▶ _Material for this task_
• • • •

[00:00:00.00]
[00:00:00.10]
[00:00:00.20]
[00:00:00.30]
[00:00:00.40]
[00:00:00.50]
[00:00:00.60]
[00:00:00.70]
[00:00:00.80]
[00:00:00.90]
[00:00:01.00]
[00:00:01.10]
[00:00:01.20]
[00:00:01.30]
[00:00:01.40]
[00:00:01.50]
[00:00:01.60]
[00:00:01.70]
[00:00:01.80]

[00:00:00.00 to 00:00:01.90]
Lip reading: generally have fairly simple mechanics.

• • • •

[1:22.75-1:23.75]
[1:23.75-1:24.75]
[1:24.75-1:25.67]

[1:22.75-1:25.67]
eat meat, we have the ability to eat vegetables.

• • • •

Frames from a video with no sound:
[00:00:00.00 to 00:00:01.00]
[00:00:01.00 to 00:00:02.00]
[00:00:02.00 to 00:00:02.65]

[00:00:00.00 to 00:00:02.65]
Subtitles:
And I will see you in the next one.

• • • •

▶ _What you have to do_
All that is wanted is an exact copy of the lines above from the one with "[00:00:00.40]" through the one with "Lip reading: generally", with both ends included.

▶ _Final answer_
[00:00:00.40]
[00:00:00.50]
[00:00:00.60]
[00:00:00.70]
[00:00:00.80]
[00:00:00.90]
[00:00:01.00]
[00:00:01.10]
[00:00:01.20]
[00:00:01.30]
[00:00:01.40]
[00:00:01.50]
[00:00:01.60]
[00:00:01.70]
[00:00:01.80]

[00:00:00.00 to 00:00:01.90]
Lip reading: generally have fairly simple mechanics.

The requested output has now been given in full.